Lessig wants to integrate Creative Commons into the tools used to create digital art. The licenses now come in "machine-readable" form, which means that smart CD players can display a song's license as it plays. There is also a plug-in for Adobe's Photoshop that recognizes licenses embedded in image files. The open-source Mozilla project plans to put a Creative Commons search tool alongside one for Google in its Firefox 1.0 browser, due out this summer, making it easy to search the Web for, say, photos of the Empire State Building that are cleared for noncommercial use. A Japanese Creative Commons license is already available, and Lessig hopes to introduce 24 more country-specific versions by the year's end. A $1.2 million grant from the MacArthur Foundation should help the six-person Creative Commons staff complete the project.

Of course, the digital landscape is littered with failed companies that promised to give something away for free and make money down the road. The real potential of Creative Commons is that it could do for content what the open-source movement did for software--that is, create a parallel sharing universe that even mainstream companies can tap profitably. (There was a day when the idea of IBM embracing Linux sounded pretty outrageous too.) As Creative Commons assistant director Neeru Paharia recently asked, "Can you charge more for a Madonna CD that includes the right to make a noncommercial remix?" And if independent artists used this material to make commercially viable remixes, "couldn't this be a great new revenue stream for Madonna?"

According to Steve Fabrizio, formerly the Recording Industry Association of America's chief litigator and now a partner at the law firm Jenner & Block, it's far-fetched, but not impossible, to envision a top label embracing Creative Commons. "If Creative Commons builds enough brand awareness and respect for what it means, I see no reason why record companies that want to pre-authorize limited use of a work wouldn't think it was a great idea."

Lessig is doing his part to make the copyright establishment grapple with his views. In March, Penguin Press, part of the second-largest publishing house in the United States, released his third book, Free Culture: How Big Media Uses Technology and the Law to Lock Down Culture and Control Creativity.
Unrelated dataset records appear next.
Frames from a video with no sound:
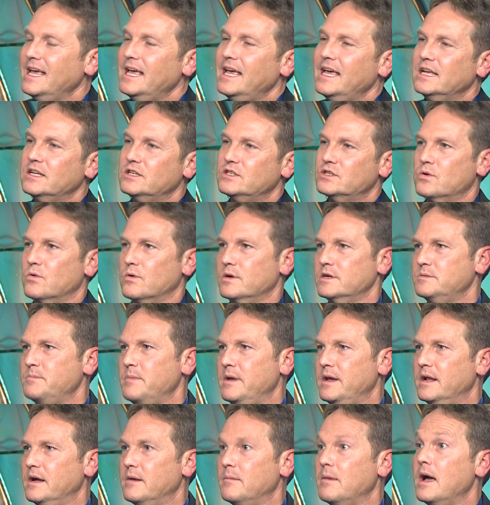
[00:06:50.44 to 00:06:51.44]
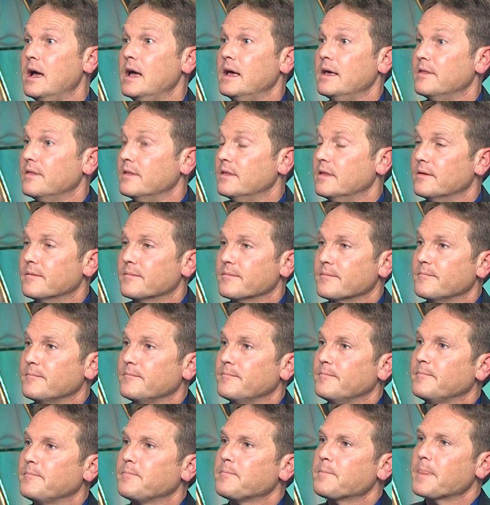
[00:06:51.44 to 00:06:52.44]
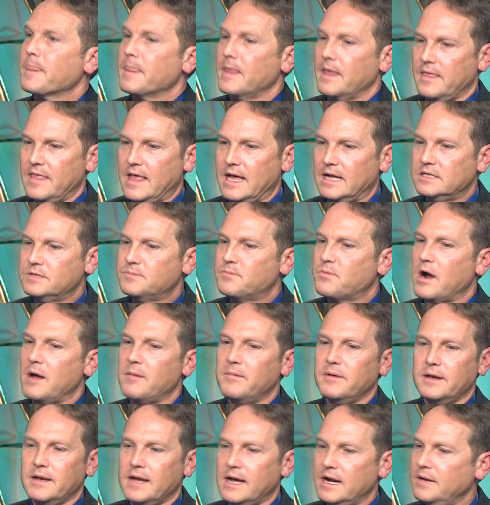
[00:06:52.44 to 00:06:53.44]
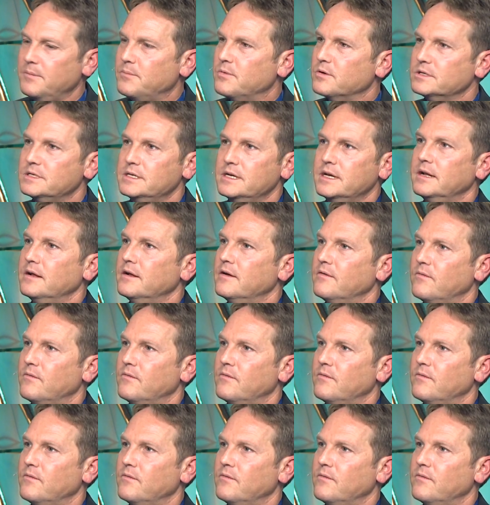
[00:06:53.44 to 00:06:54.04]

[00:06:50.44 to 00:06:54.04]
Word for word: And stories made up. Self-help sermons. That's probably ninety percent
You can buy the hardcover, but, for a limited time, Penguin has also authorized Amazon to offer a free, downloadable, Creative Commons-licensed PDF version of the text. "We could look like visionaries, or we could look like chuckleheads," says Penguin's Scott Moyers, who edited the book. "But I'm confident that we'll see greater book sales."

Inevitably, as more and more digital content is produced by so-called amateurs, sharing will increase no matter how Lessig's book--or Creative Commons--fares. As Allan Vilhan puts it, "I make music, and I want people to hear it." Yet if Creative Commons is successful, sharing will become even more pervasive. And a lot more money will be made along the way.